* **Required work**
Write out the records once more, exactly, and keep any image out.

Collected data:
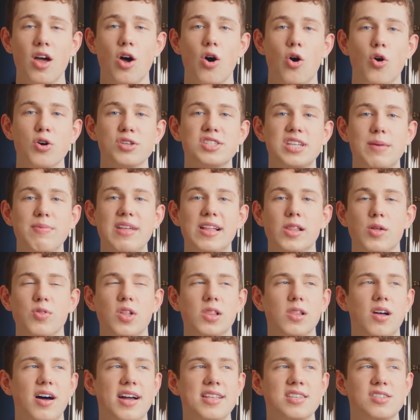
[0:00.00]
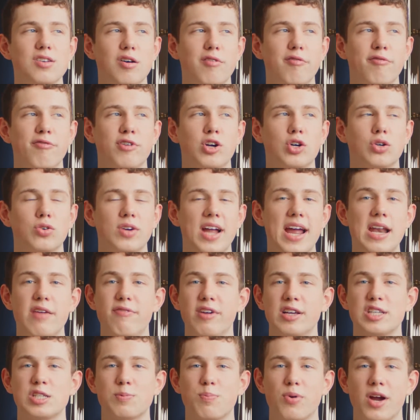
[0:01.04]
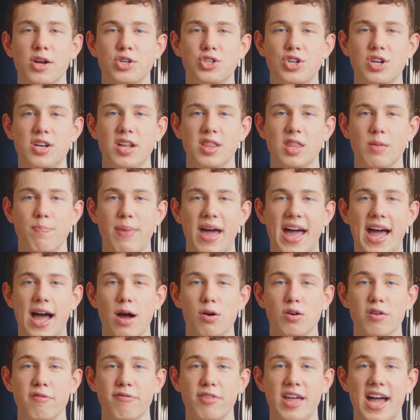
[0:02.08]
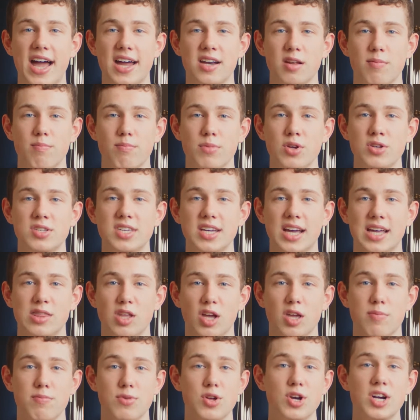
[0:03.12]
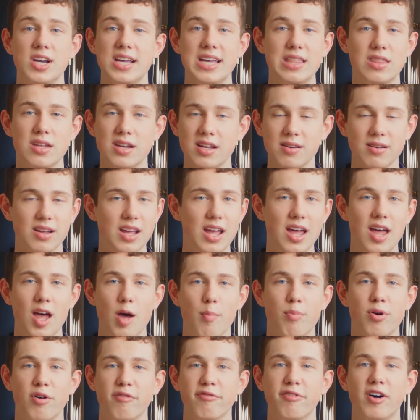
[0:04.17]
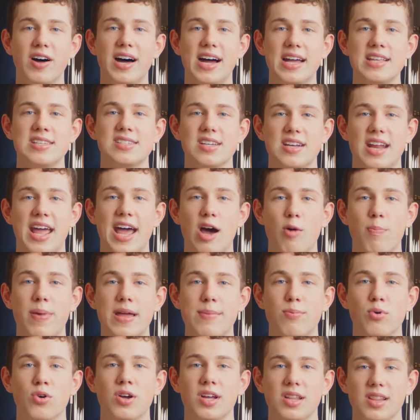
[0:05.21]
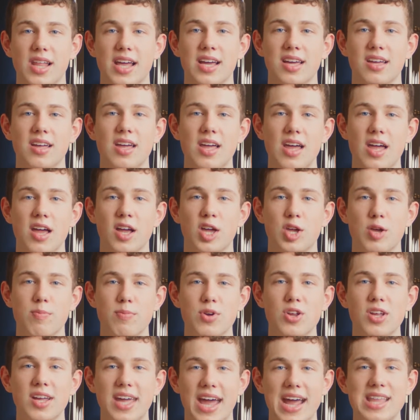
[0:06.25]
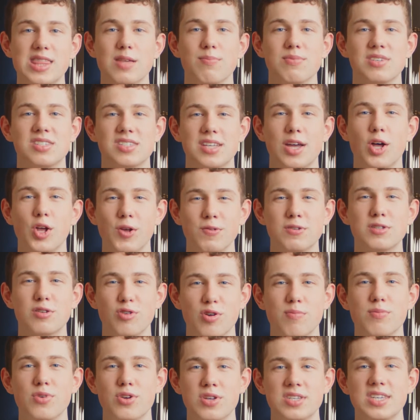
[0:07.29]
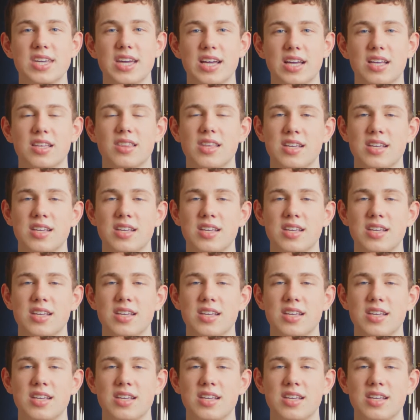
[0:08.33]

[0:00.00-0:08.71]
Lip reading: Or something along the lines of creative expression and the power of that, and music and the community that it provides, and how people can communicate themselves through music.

* **Result of the exercise**
[0:00.00]
[0:01.04]
[0:02.08]
[0:03.12]
[0:04.17]
[0:05.21]
[0:06.25]
[0:07.29]
[0:08.33]

[0:00.00-0:08.71]
Lip reading: Or something along the lines of creative expression and the power of that, and music and the community that it provides, and how people can communicate themselves through music.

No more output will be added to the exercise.